— Кто тот мерзавец?
Я удивлённо переспросила:
— Кто, хозяин?
— Тот самый норн, который продал тебя в бордель. Тот, кто тебя бил.
Я низко опустила голову, не в силах ничего ответить. А хозяин нависал надо мной, будто статуя древнего грозного бога.
Попыталась уйти — не позволил.
— Зелёноглазка, это очень важно. Этот человек виновен в тяжком преступлении. И что-то мне подсказывает, что ты его запомнила, иначе бы не медлила с ответом. Боишься его?
Я кивнула и, юркнув за столик, сказала:
— Если я скажу, кто, вы меня убьёте. Или отдадите квиту.
— Если ты будешь молчать, точно отдам. Ну?
— Это ваш друг, — упавшим голосом пробормотала я, закрыв лицо руками. Сейчас он меня ударит.
Но хозяин не ударил, и я решилась взглянуть на него сквозь пальцы. Хмурый, с насупленными бровями. На щеках гуляют желваки.
Он всё же кого-то убьёт. Скорее всего, меня, не станет же он из-за торхи ссориться с другом?
— Шоанез? — это был то ли вопрос, то ли утверждение.
Я кивнула, втянула голову в плечи и всхлипнула. Слёзы помогают смягчить наказание, тем более, расплакаться не составило большого труда.
— Почему не сказала сразу? Ты должна была сказать, зелёноглазка, должна! А ты врала! — его рука сжалась в кулак.
С визгом шарахнувшись в сторону, я разрыдалась в голос, твердя, что не хотела лгать, просто знала, что меня изобьют за правду, решив, что я оговариваю норна, поэтому просто боялась.
Мои стенания произвели должный эффект на хозяина: вместо того, чтобы ударить, он погладил меня по щеке и оставил в холле одну, дожидаться финала вечерней драмы. Судя по выражению лица и стремительности, с которой хозяин поднялся по лестнице, он не собирался прощать друга.
Благоразумно спрятавшись за дверью в лакейскую, я со страхом следила за лестницей, опасаясь попасться под горячую руку Шоанеза, который, несомненно, сделает то, что не сделал хозяин.
Где-то через четверть часа с лестничной площадки второго этажа донёсся шум голосов. Беседа велась на араргском и на повышенных тонах. Кажется, Шоанез упрекал хозяина в том, что он ставил какую-то торху выше их дружбы, а тот в ответ, после пары крепких слов, напоминал о нарушении закона.

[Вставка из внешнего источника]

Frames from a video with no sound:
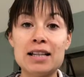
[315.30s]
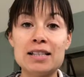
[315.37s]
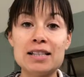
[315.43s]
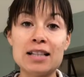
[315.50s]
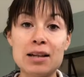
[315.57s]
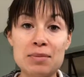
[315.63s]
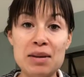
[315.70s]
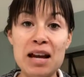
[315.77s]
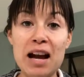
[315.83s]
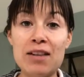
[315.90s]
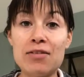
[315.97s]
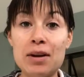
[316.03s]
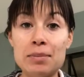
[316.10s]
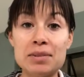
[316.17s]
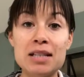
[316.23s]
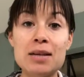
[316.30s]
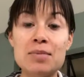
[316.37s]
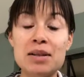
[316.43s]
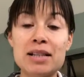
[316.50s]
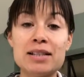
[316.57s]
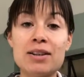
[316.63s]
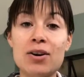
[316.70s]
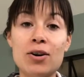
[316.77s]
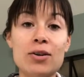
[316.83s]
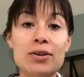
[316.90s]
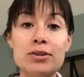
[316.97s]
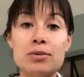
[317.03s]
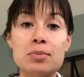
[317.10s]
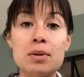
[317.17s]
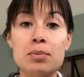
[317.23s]
it's going to be half empty because all
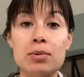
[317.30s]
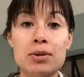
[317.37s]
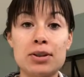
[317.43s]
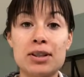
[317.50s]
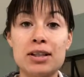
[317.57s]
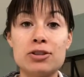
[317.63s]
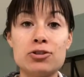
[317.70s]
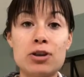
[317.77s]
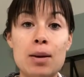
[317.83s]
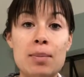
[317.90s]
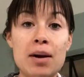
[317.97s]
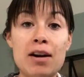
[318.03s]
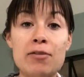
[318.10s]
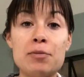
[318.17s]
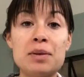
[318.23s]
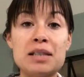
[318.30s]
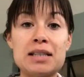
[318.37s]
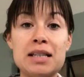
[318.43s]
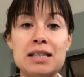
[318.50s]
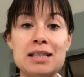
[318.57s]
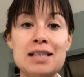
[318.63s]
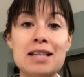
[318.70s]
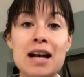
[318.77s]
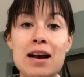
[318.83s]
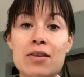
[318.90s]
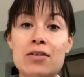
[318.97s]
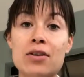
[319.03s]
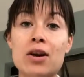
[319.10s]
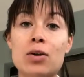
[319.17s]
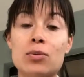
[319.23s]
those people are going to drop off because they didn't
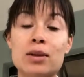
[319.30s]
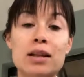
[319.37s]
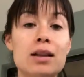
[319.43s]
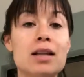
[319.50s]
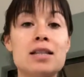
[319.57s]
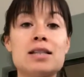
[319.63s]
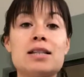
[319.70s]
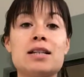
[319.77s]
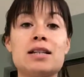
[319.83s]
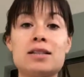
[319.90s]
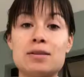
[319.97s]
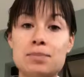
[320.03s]
have a realistic,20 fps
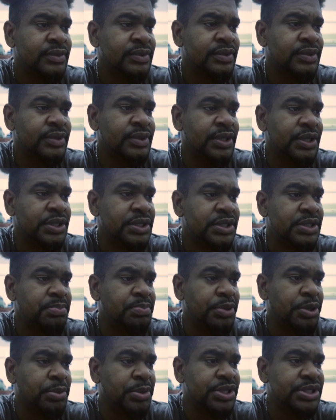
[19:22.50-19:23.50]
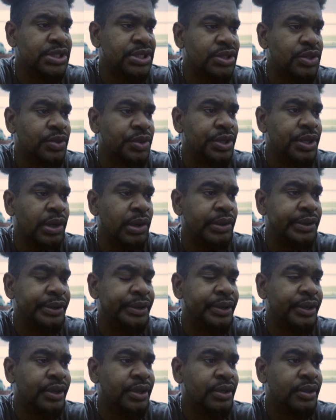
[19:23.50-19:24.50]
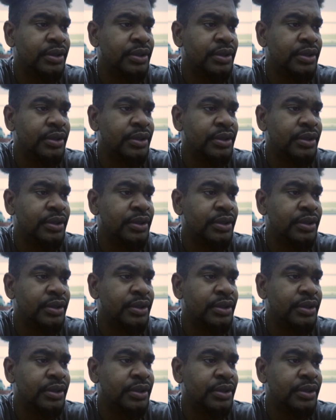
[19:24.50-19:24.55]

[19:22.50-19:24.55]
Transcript: You can see, pretty much see it going under.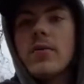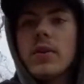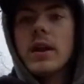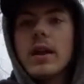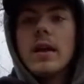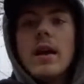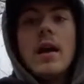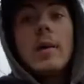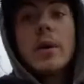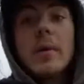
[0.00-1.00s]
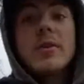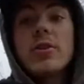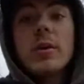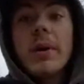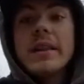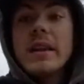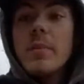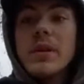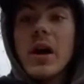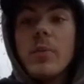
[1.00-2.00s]
Like, I probably shouldn't have bought that
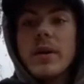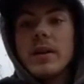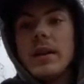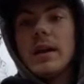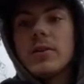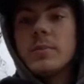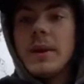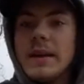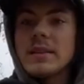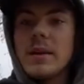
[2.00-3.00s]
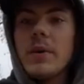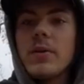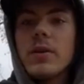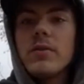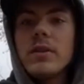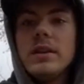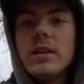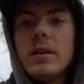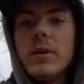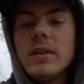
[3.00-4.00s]
plow, but I couldn't pass up how good of a deal
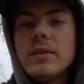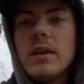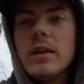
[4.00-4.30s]
it was.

А потом хозяин вызвал друга на дуэль. На сойтлэ, чтобы все знали и слышали.
Шоанез возразил, что не видит повода, и чуть не скатился вниз по лестнице после нанесённого хозяином удара.
— Ну как, Шоанез, теперь повод есть? — гневно сверкая глазами, поинтересовался он. — Если мало, могу добавить, чтобы ты больше не смел трогать чужое. Со своими тремя делай, что хочешь, а мою торху не тронь! И скажи спасибо, что я не подаю на тебя в суд, только из-за нашей дружбы.